WHAT THE TASK REQUIRES — All records below are to be transcribed exactly, with every picture left out.

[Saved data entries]
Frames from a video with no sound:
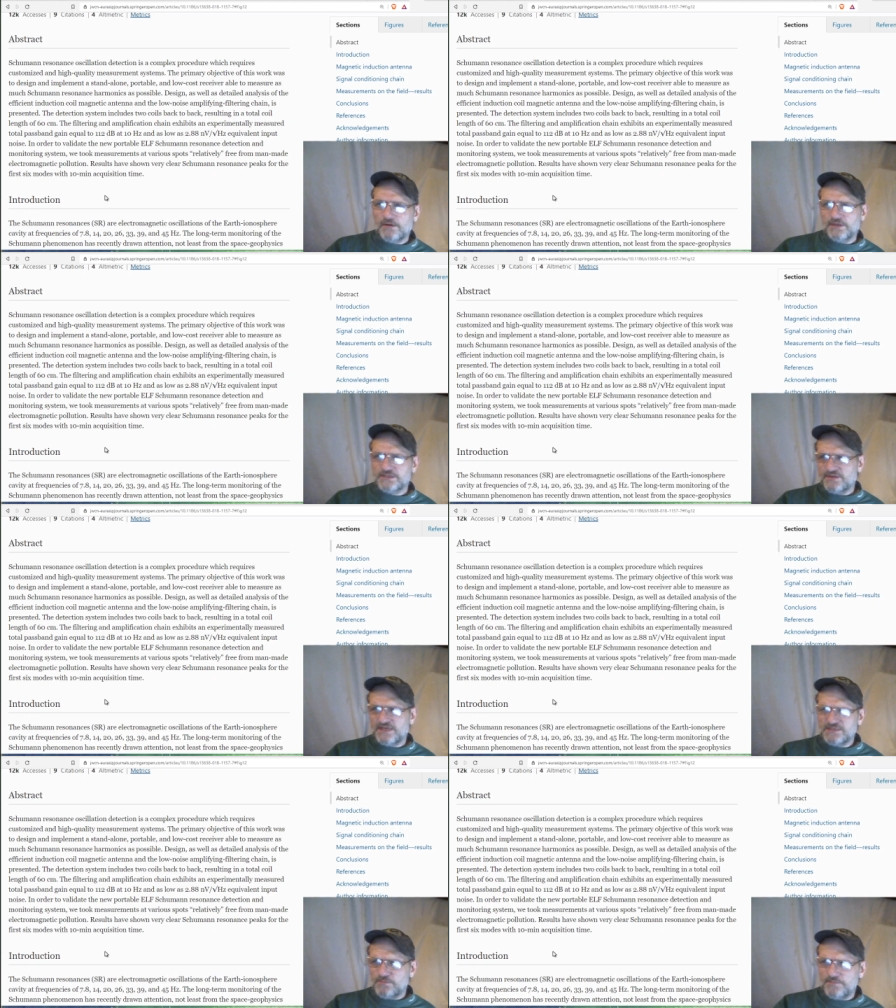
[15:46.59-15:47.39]
All right, so
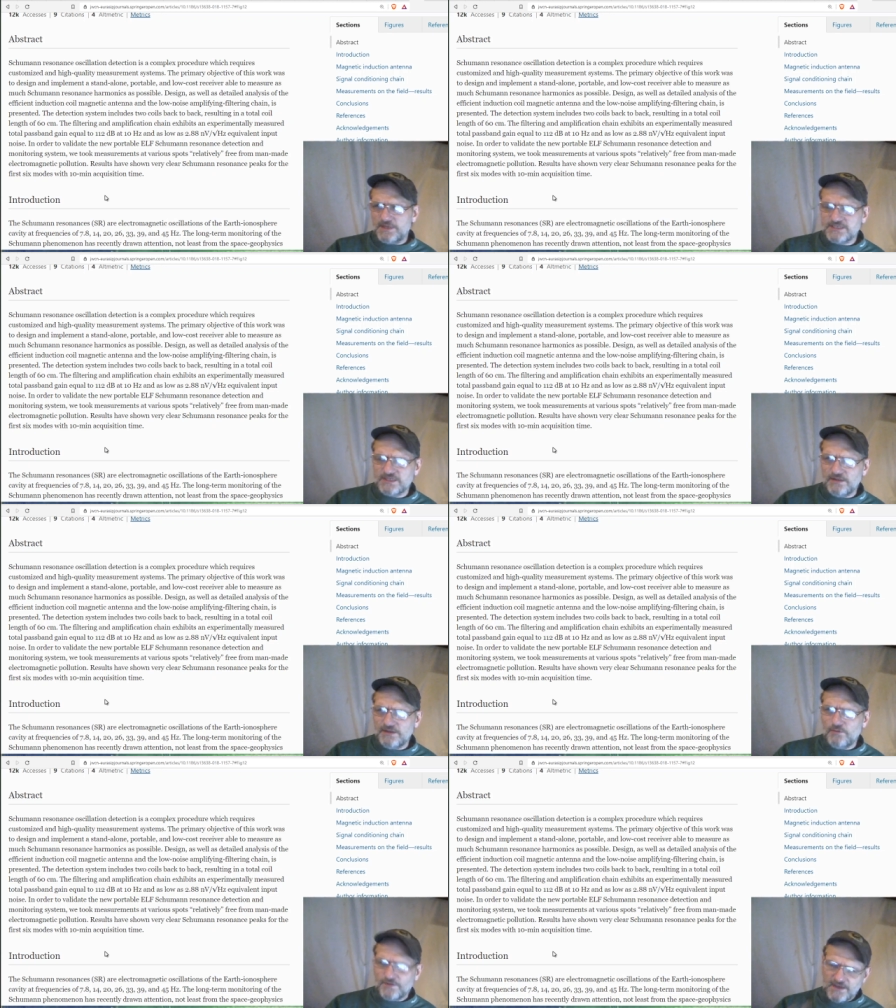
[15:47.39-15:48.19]
that's basically
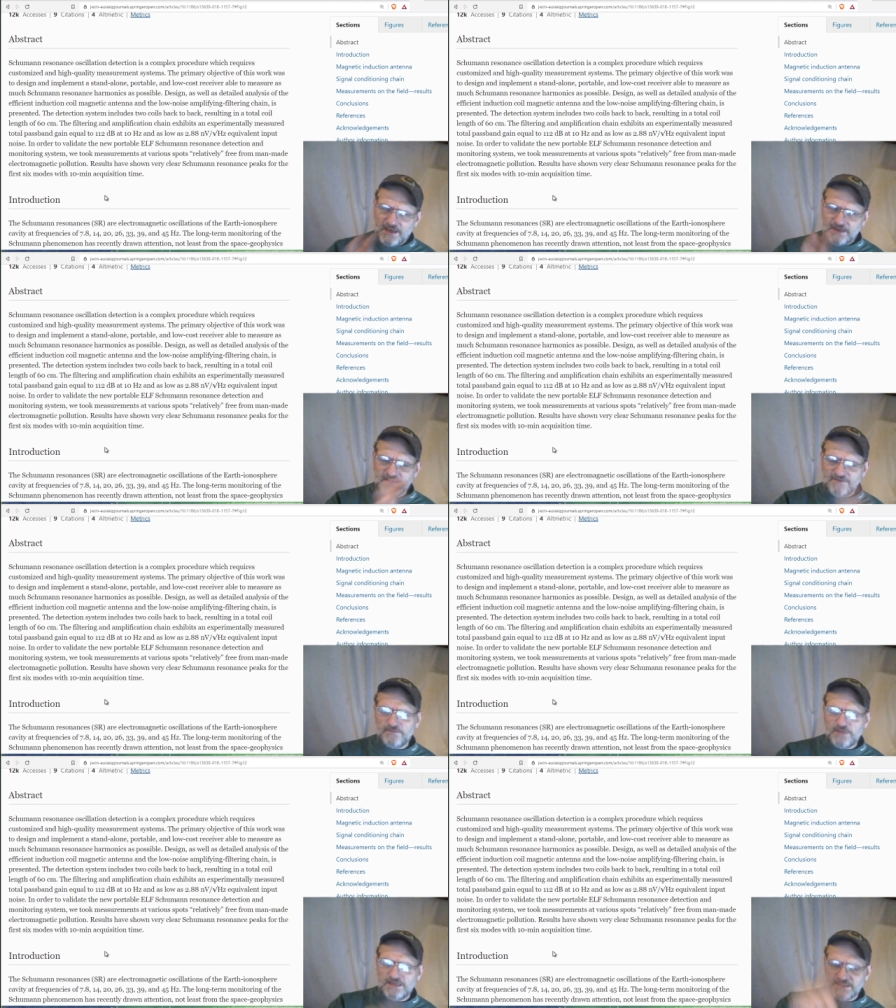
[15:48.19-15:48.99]
what they had given
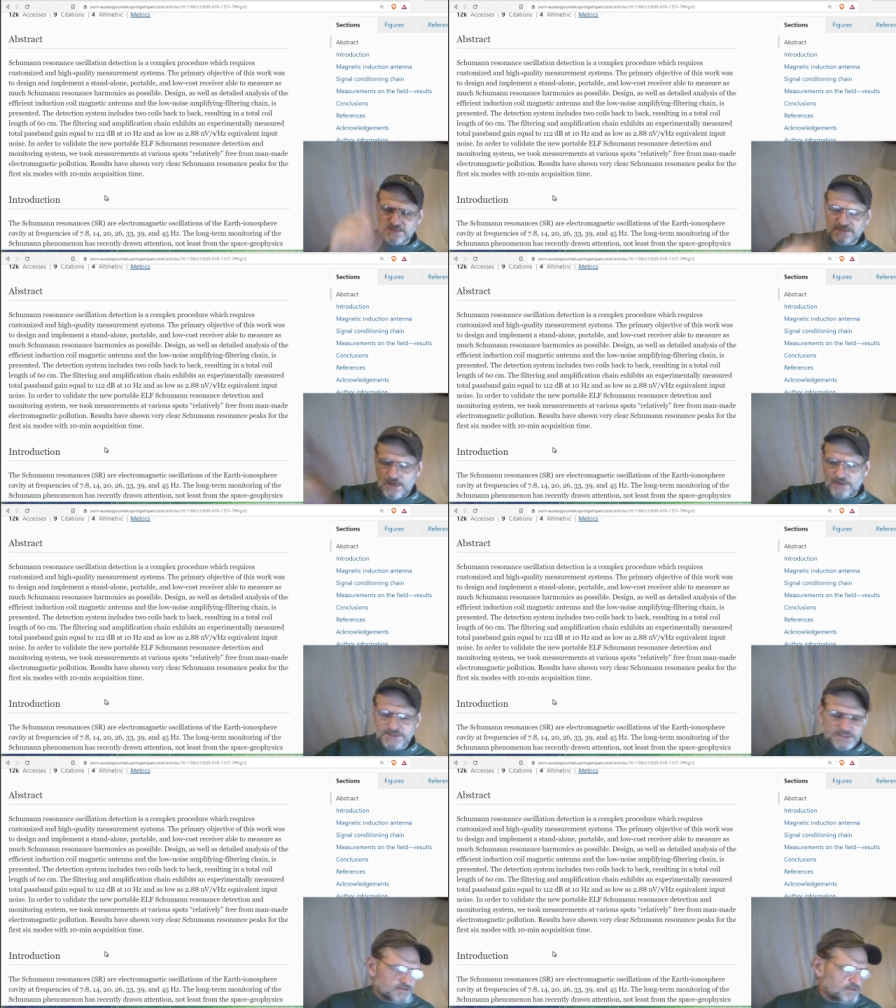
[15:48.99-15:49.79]
me is the
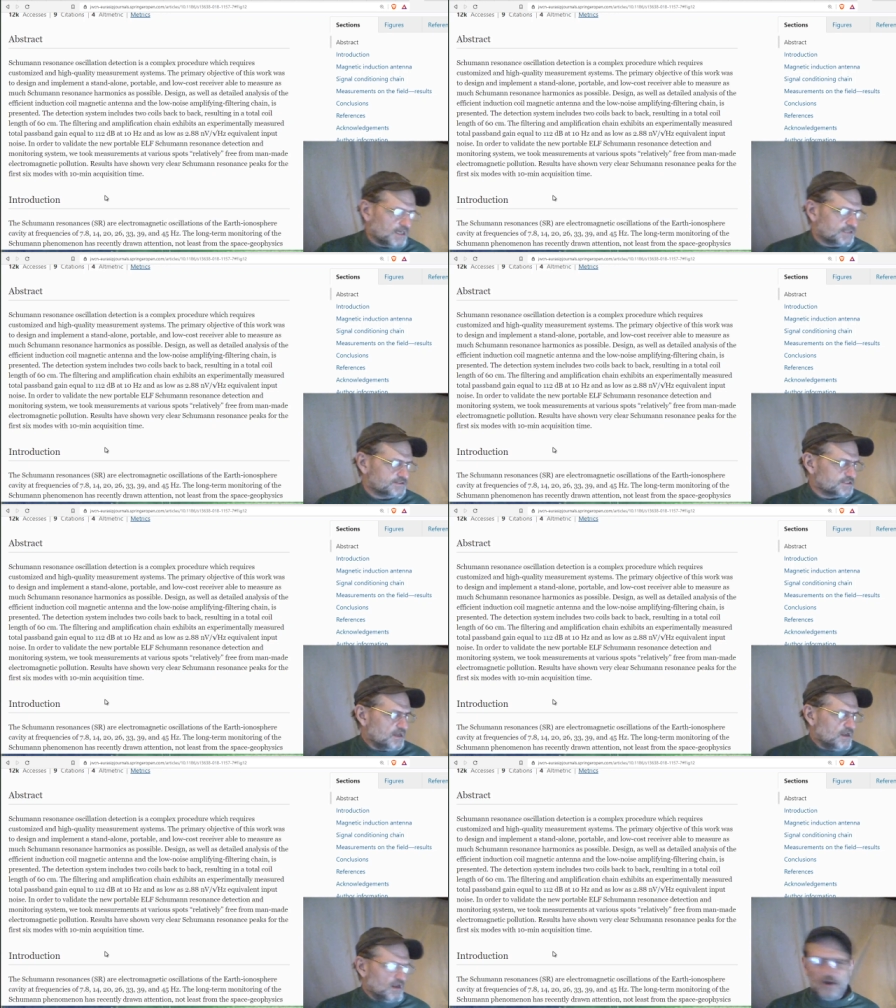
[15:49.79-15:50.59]
Tomsk lines.
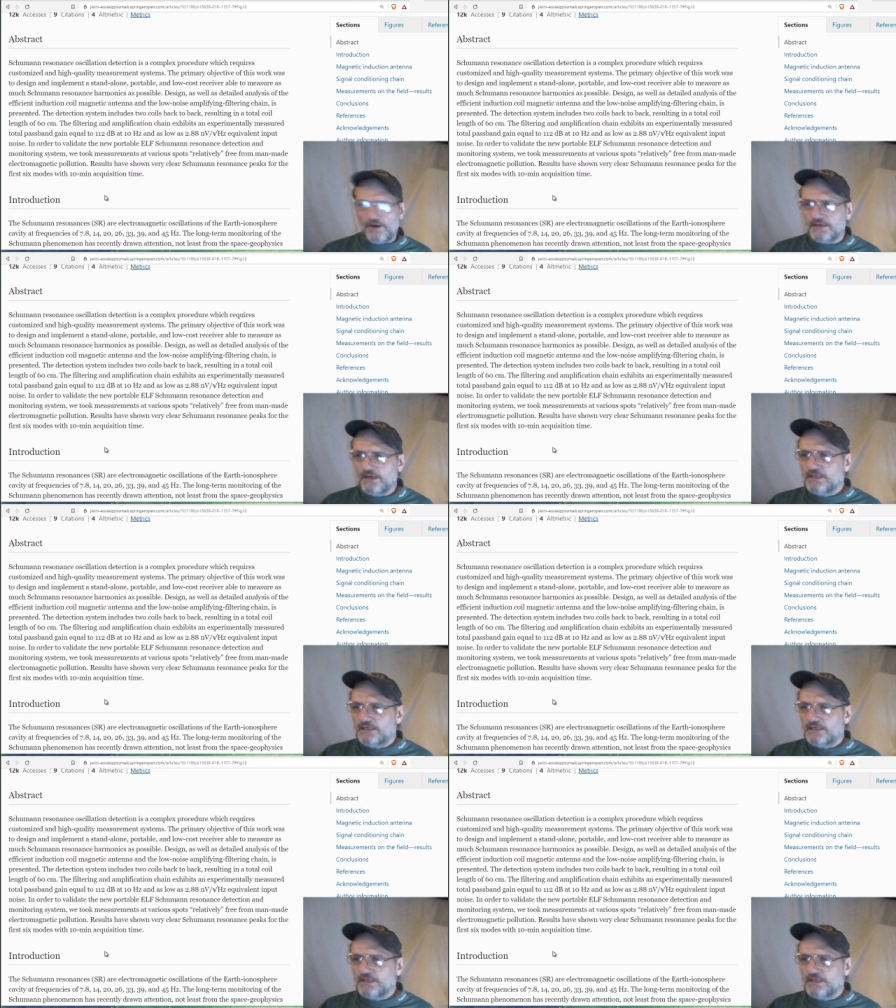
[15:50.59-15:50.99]
All right.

SOLUTION TO THIS TASK —
Frames from a video with no sound:
[15:46.59-15:47.39]
All right, so
[15:47.39-15:48.19]
that's basically
[15:48.19-15:48.99]
what they had given
[15:48.99-15:49.79]
me is the
[15:49.79-15:50.59]
Tomsk lines.
[15:50.59-15:50.99]
All right.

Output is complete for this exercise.